Aku pulang kerja pukul 19 dengan tubuh lelah, tapi begitu roda sepedaku menyentuh jalan Manahan, entah bagaimana rasa lelah itu lenyap. Jalan ini seperti memiliki rahasia kecil untuk menghibur siapa saja yang melintasinya. Pohon-pohon di kiri dan kanan, menjulang tua, berdiri seolah ingin melindungi siapa pun yang lewat. Aku selalu merasa mereka bukan sekadar pohon, melainkan guru-guru sabar yang mengajarkan arti keteguhan.

Lampu jalan mulai menyala, temaram jingga menyapa wajahku. Suaranya sunyi, tapi hatiku penuh. Aku merasa seperti bocah lagi, bersepeda pulang dari sekolah dengan seragam masih kusut dan kepala penuh mimpi. Trotoar bermotif lingkaran-lingkaran itu kulirik sebentar, ah, betapa indahnya. Seakan ada seniman yang diam-diam menggambar mimpi di lantai untuk pejalan kaki yang sering kali tidak sempat menoleh ke bawah.

Sepedaku melaju pelan. Angin sore menyusup lewat sela dedaunan, membawa aroma jalanan yang khas: sedikit debu, sedikit basah tanah, bercampur dengan harum samar pohon trembesi. Aku suka bagaimana semua itu berpadu, sederhana tapi jujur. Di jalan ini, aku merasa hidupku bukanlah deretan angka-angka di layar komputer kantor. Aku bagian dari sesuatu yang lebih luas, lebih puitis, meski tak selalu bisa kugambarkan dengan kata-kata.

Di kejauhan, kulihat lampu kendaraan berkelebat, seperti bintang jatuh yang salah tempat. Aku tersenyum kecil.

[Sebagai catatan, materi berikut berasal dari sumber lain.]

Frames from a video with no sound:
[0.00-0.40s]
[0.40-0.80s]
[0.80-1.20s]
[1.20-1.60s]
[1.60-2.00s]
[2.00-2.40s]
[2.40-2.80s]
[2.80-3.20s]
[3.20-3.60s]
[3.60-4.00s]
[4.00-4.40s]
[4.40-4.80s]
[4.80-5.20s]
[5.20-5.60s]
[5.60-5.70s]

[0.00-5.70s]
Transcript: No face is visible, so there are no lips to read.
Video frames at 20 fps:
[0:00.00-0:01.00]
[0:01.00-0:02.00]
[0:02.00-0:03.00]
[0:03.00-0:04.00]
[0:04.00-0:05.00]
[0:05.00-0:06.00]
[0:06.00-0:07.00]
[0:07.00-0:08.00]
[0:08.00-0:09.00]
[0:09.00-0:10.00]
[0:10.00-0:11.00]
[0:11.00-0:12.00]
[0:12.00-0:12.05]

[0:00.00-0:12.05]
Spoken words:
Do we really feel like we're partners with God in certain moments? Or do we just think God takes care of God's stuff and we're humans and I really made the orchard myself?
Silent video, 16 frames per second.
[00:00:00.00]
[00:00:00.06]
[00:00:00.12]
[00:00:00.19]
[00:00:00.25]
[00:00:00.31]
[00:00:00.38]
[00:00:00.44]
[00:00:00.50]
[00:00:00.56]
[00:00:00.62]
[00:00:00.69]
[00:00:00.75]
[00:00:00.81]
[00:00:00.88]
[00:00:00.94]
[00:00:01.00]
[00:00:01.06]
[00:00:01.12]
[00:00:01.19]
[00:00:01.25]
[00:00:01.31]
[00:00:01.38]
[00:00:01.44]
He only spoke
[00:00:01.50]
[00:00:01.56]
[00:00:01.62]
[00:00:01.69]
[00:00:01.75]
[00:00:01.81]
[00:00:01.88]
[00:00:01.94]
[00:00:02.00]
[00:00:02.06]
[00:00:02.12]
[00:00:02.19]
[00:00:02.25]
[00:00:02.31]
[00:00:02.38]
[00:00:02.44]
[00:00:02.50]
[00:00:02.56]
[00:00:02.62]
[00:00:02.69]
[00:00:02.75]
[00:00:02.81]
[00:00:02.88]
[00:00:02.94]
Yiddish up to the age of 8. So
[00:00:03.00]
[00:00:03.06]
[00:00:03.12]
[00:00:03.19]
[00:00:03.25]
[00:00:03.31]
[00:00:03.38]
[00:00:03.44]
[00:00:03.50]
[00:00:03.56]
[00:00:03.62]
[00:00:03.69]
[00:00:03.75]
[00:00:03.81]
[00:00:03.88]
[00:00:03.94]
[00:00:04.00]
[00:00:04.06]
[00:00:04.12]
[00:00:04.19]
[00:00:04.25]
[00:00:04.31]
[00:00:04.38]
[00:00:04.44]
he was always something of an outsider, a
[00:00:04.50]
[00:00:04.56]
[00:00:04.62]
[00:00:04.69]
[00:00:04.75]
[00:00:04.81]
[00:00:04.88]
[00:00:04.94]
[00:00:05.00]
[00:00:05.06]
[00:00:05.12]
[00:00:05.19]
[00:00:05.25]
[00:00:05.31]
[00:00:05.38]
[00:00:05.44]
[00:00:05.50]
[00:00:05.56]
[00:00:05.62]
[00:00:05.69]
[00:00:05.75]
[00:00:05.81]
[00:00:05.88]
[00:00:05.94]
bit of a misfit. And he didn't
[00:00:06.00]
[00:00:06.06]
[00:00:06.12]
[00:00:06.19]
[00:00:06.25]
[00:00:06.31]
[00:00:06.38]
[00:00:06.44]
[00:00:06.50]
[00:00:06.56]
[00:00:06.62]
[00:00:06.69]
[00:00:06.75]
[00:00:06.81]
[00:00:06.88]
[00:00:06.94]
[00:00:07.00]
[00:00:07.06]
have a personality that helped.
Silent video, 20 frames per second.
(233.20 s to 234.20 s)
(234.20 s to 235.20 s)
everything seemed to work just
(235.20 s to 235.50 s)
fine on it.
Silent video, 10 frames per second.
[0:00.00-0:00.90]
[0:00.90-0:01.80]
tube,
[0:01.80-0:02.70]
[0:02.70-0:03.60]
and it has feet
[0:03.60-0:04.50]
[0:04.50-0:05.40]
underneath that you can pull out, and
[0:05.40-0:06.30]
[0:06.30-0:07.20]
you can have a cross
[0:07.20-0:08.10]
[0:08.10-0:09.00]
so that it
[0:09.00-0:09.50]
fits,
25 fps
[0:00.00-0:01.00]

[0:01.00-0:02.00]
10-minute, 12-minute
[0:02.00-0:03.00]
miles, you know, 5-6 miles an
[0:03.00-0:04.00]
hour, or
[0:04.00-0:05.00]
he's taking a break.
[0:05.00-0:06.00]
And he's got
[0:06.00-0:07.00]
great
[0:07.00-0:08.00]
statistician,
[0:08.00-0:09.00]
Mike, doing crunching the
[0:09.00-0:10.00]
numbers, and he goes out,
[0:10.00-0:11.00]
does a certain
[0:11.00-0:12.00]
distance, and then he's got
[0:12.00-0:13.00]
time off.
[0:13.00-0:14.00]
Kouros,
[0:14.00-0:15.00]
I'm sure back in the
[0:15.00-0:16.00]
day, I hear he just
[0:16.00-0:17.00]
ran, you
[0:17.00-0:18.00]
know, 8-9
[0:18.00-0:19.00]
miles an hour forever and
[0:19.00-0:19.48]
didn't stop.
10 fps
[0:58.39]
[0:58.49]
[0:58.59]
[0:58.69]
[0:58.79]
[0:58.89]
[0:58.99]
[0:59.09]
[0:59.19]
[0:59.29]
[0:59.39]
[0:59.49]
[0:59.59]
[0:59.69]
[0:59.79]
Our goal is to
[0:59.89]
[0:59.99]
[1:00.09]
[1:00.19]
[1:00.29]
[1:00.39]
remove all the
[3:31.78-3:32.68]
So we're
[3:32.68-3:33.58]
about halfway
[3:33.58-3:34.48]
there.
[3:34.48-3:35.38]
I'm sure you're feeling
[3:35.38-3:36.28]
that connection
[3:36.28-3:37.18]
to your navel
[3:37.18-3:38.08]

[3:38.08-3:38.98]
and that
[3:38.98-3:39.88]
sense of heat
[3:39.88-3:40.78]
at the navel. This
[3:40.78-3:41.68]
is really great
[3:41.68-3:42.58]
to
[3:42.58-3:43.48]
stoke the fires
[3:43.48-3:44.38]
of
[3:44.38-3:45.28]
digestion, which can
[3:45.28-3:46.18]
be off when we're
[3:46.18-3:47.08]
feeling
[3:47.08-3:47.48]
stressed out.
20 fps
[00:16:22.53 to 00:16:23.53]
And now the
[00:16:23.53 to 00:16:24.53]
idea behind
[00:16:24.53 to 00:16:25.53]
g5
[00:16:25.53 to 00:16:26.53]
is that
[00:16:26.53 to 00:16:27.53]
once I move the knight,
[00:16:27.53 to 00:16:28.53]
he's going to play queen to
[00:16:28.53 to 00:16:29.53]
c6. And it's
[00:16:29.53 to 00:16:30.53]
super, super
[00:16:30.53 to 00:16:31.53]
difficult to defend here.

Betapa indahnya pulang dengan sepeda di jalan ini, betapa murah hati Manahan, selalu menyiapkan pangkuan rindangnya, seakan berkata: pulanglah dengan tenang, kau sudah bekerja seharian, biar aku yang menenangkan hatimu. Mungkin, esok aku akan lelah lagi. Tapi setiap sore, ketika roda sepedaku kembali melewati jalan Manahan, aku tahu, aku akan kembali sembuh.